Reputation: 5
{u'Orange': [u'OR', u'LI', u'LE'], u'Red': [u'AP', u'ST']}
{u'Orange': [u'ORANGE', u'LIME', u'LEMON'], u'Red': [u'APPLE', u'STRAWBERRY']}
Beginning in Python and I am having some difficulties with dictionaries. I have these two dictionaries here.
The output I want is:
Orange:
Category: Orange
OR - ORANGE
LI - LIME
LE - LEMON
Category: Red
AP - APPLE
ST - STRAWBERRY
Unsure how I would match up the two dictionaries. I could always put them into one dictionary and access every other value but I would like to keep them as two dictionaries. There will never be an instance where a two letter code does not have an associated value. The order is always set as well.
An idea I had is to create a third dictionary out of the two, but even then I'm unsure where to go.
Upvotes: 0
Views: 145
Reputation: 2120
Depending on what you want to do after could use a dictionary or just a generator
d1 = {u'Orange': [u'OR', u'LI', u'LE'], u'Red': [u'AP', u'ST']}
d2 = {u'Orange': [u'ORANGE', u'LIME', u'LEMON'], u'Red': [u'APPLE', u'STRAWBERRY']}
new_dict_generator = (zip(d1[k], d2[k]) for k in d1) #Generator
new_dict = {k:zip(d1[k], d2[k]) for k in d1} #Dictionary comprehension
Then you can use it like
for pairs in new_dict_generator:
print(pair)
The advantage of the generator is that you don't need to have the entire dictionary in memory, but you won't be able to access it by key:
>>> new_dict_generator['Orange']
Traceback (most recent call last):
File "<string>", line 1, in <module>
TypeError: 'generator' object has no attribute '__getitem__'
>>> new_dict['Orange']
[(OR, ORANGE), (LI, LIME), (LE, LEMON)]
Edit: If at some time both lists could have different size you may want to take a look at itertools.izip_longest
Upvotes: 0
Reputation: 20336
Try this:
dict1 = {u'Orange': [u'OR', u'LI', u'LE'], u'Red': [u'AP', u'ST']}
dict2 = {u'Orange': [u'ORANGE', u'LIME', u'LEMON'], u'Red': [u'APPLE', u'STRAWBERRY']}
for color in dict1.keys():
print("Category: %s" % color)
print("\n".join(" - ".join((x, y)) for x, y in zip(dict1[color], dict2[color])))
print()
Don't I love list-comprehension.
Upvotes: 0
Reputation: 113965
d1 = {u'Orange': [u'OR', u'LI', u'LE'], u'Red': [u'AP', u'ST']}
d2 = {u'Orange': [u'ORANGE', u'LIME', u'LEMON'], u'Red': [u'APPLE', u'STRAWBERRY']}
for k,abbrevs in d1.items():
print("Category:", k)
for abb, name in zip(abbrevs, d2[k]):
print("{} - {}".format(abbrev, name))
Upvotes: 0
Reputation: 23223
All you have to do is to iterate over available keys, and zip
lists retrieved from both dictionaries to iterate over pairs simultaneously.

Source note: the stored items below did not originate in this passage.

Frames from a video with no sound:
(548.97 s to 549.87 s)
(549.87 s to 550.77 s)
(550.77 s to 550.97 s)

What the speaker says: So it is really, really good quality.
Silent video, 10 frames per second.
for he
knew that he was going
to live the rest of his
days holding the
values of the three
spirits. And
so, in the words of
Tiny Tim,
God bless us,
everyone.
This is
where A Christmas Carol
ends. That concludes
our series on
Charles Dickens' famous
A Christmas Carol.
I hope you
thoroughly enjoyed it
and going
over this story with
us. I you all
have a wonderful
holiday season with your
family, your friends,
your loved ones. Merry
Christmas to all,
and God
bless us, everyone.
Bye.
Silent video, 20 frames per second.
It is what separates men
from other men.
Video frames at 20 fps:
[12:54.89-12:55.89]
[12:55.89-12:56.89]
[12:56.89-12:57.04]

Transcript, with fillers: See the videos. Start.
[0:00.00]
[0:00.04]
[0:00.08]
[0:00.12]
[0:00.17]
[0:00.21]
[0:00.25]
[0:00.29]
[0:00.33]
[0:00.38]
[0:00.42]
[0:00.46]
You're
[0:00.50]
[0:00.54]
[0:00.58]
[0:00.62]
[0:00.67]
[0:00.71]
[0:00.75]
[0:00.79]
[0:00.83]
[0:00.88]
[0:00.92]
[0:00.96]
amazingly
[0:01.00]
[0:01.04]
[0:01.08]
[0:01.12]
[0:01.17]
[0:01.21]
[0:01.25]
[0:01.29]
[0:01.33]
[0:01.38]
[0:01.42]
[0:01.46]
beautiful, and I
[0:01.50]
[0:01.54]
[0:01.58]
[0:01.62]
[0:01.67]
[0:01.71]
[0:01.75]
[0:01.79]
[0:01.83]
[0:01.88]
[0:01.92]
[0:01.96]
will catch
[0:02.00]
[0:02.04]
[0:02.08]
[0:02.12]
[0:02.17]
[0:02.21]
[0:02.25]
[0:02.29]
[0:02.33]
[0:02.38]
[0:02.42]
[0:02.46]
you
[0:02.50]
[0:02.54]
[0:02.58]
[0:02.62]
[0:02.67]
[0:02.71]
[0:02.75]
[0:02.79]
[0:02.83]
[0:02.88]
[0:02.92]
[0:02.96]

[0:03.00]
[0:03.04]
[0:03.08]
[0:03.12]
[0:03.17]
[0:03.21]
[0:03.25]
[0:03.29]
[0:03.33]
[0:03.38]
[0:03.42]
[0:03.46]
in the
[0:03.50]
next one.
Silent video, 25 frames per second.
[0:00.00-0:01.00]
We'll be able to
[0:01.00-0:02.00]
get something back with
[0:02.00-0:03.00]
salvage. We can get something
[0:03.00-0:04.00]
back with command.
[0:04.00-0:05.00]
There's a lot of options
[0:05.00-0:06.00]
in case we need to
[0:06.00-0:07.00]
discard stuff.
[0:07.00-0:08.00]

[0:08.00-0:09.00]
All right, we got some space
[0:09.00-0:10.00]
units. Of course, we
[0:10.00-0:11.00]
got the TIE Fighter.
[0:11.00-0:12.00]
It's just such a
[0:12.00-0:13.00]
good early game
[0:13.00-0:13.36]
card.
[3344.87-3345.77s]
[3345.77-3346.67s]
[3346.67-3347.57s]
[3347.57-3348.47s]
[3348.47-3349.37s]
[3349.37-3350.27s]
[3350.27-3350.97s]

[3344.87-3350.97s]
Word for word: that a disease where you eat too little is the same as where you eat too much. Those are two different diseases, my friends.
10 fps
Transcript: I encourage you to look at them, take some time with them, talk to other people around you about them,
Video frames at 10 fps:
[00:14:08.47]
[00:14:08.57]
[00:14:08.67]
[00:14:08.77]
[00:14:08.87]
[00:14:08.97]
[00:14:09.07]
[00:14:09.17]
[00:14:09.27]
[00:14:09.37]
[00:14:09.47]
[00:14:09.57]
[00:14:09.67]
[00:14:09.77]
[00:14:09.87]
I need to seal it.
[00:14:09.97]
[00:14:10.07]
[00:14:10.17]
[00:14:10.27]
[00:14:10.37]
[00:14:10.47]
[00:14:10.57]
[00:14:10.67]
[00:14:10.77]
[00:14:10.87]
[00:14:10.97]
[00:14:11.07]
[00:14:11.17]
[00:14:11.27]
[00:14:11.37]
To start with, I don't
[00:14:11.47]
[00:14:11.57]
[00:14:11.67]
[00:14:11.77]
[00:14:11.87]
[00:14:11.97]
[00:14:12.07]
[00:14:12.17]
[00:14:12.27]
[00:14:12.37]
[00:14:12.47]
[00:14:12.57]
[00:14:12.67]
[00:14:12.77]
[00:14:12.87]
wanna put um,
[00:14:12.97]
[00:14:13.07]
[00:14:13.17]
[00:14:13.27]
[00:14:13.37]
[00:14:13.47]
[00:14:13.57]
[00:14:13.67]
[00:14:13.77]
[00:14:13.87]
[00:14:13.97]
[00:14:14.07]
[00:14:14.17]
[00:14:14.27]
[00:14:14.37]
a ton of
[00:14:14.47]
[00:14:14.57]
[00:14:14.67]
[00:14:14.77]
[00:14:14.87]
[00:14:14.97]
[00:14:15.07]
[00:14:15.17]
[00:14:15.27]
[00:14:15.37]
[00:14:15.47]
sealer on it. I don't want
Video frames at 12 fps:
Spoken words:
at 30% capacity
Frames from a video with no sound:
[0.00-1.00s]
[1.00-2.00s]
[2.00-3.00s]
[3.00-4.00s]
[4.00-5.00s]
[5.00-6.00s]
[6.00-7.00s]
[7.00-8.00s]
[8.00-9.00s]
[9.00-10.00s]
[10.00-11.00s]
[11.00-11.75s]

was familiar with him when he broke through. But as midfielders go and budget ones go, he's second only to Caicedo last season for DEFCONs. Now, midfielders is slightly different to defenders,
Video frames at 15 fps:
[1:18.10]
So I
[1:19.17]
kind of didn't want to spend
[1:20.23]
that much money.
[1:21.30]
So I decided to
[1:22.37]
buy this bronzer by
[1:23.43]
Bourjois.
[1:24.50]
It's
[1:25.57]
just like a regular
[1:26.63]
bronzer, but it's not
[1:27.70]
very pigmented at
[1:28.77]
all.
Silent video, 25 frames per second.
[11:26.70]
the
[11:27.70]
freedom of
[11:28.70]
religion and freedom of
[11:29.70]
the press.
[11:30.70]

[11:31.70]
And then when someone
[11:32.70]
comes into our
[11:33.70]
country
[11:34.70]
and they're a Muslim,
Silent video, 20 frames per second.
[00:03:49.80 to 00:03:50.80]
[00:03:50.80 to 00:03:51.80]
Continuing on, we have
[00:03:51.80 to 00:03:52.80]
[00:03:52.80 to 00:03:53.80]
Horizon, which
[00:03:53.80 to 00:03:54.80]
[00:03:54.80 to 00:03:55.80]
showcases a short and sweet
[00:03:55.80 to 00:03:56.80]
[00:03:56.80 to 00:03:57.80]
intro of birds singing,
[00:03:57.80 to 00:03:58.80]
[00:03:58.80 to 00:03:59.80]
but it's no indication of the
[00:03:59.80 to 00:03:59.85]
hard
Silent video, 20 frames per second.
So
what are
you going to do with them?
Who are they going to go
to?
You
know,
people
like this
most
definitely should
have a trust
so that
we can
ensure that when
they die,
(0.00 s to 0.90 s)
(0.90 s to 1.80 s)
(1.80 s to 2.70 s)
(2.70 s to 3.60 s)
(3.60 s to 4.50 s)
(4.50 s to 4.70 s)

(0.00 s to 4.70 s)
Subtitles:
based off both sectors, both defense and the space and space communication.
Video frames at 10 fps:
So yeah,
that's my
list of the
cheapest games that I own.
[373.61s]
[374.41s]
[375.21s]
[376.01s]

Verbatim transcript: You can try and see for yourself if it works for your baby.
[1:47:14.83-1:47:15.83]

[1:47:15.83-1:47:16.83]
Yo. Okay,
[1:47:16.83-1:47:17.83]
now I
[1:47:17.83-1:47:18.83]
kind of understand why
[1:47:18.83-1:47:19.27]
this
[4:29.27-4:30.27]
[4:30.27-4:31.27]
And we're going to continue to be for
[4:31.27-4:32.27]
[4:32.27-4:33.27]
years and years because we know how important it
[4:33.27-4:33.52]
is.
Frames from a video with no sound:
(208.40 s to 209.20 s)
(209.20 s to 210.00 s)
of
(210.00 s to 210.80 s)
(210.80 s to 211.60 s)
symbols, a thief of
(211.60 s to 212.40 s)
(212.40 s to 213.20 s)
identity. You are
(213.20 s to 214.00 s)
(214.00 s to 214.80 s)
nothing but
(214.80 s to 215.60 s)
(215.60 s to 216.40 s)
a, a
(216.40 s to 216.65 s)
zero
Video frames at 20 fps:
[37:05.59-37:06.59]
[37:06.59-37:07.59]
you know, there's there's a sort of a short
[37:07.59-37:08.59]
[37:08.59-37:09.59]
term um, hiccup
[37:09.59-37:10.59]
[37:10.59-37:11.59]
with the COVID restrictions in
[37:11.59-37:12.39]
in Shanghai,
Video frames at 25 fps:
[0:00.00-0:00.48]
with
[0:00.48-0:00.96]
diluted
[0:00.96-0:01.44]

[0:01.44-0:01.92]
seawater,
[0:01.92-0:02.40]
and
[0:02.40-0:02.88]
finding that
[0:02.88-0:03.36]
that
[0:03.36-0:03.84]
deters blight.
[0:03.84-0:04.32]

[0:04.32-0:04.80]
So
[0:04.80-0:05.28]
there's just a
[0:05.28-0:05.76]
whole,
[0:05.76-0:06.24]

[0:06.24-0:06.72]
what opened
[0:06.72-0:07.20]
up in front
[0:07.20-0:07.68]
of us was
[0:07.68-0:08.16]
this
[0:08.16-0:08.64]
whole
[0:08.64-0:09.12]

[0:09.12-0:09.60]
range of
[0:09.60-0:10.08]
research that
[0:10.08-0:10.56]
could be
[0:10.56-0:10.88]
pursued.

Basic implementation may look like this:
d1 = {u'Orange': [u'OR', u'LI', u'LE'], u'Red': [u'AP', u'ST']}
d2 = {u'Orange': [u'ORANGE', u'LIME', u'LEMON'], u'Red': [u'APPLE', u'STRAWBERRY']}
for k in d1:
print("Category:", k)
for abbr, val in zip(d1[k], d2[k]):
print(abbr, "-", val)
print()
This prints on standard output following text:
Category: Orange
OR - ORANGE
LI - LIME
LE - LEMON
Category: Red
AP - APPLE
ST - STRAWBERRY
Obviously you'll have to handle some exceptional cases, like missing keys in dictionaries etc.